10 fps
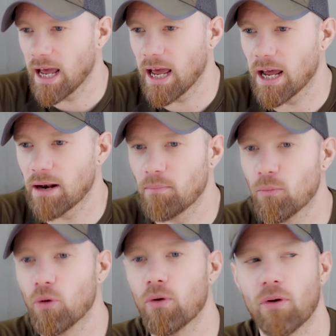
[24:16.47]
it
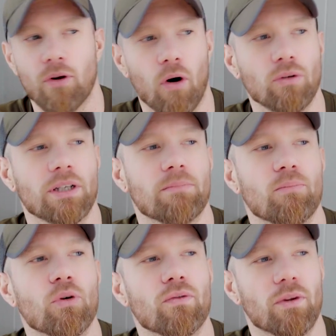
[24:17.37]
not only
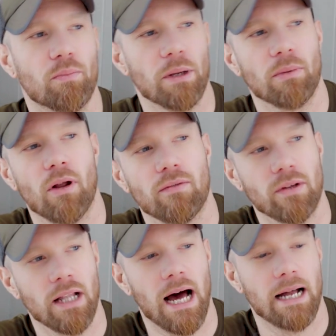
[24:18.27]
moved the people off the
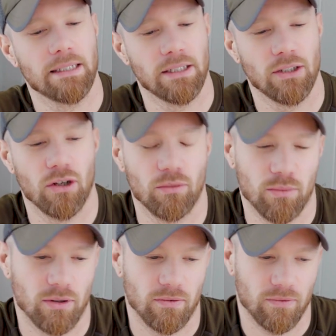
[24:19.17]
land in
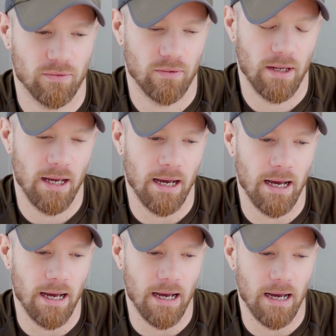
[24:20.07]
terms of
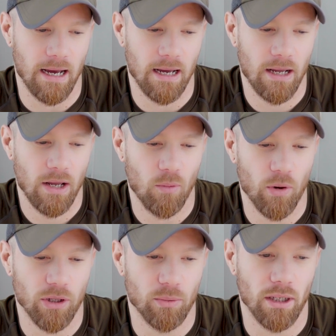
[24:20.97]

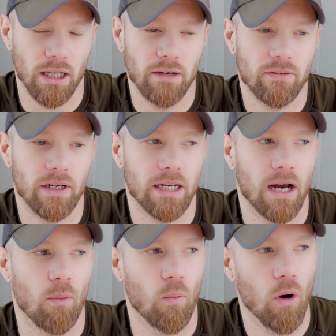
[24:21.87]
where they were living
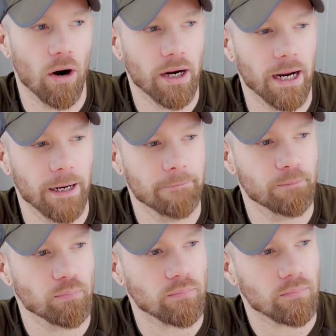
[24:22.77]
and working,
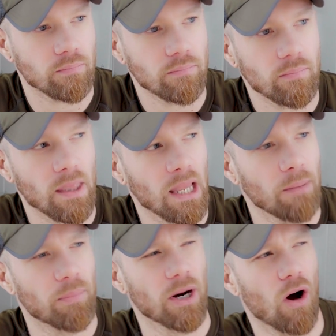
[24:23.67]

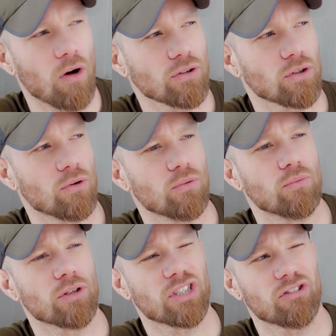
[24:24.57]
but it also
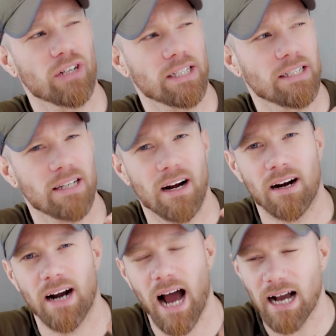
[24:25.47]
restricted
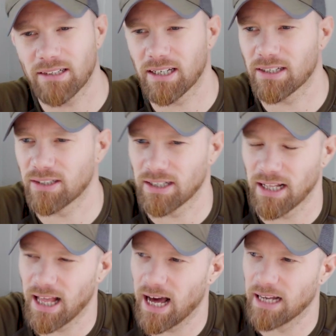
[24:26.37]
our access to the
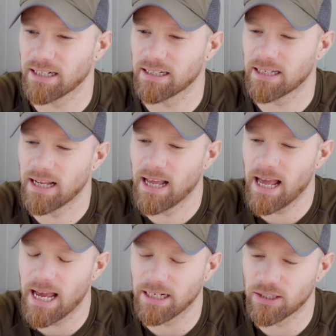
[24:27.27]
land
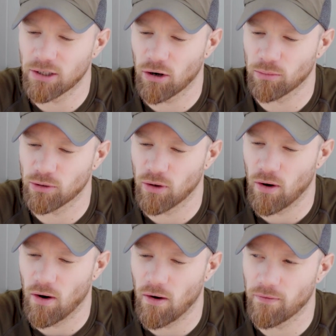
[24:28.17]
in terms
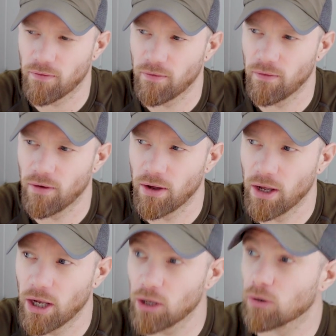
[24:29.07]
of,
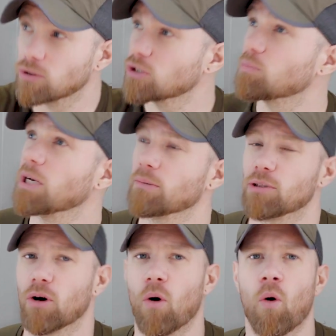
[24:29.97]
you know, just being able
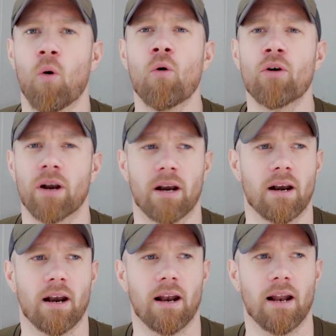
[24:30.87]
to own
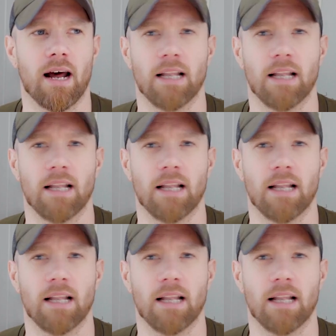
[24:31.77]
a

(TO DO)
Quote the preceding listing precisely and completely, omitting its images.

(EXERCISE OUTPUT)
10 fps
[24:16.47]
it
[24:17.37]
not only
[24:18.27]
moved the people off the
[24:19.17]
land in
[24:20.07]
terms of
[24:20.97]

[24:21.87]
where they were living
[24:22.77]
and working,
[24:23.67]

[24:24.57]
but it also
[24:25.47]
restricted
[24:26.37]
our access to the
[24:27.27]
land
[24:28.17]
in terms
[24:29.07]
of,
[24:29.97]
you know, just being able
[24:30.87]
to own
[24:31.77]
a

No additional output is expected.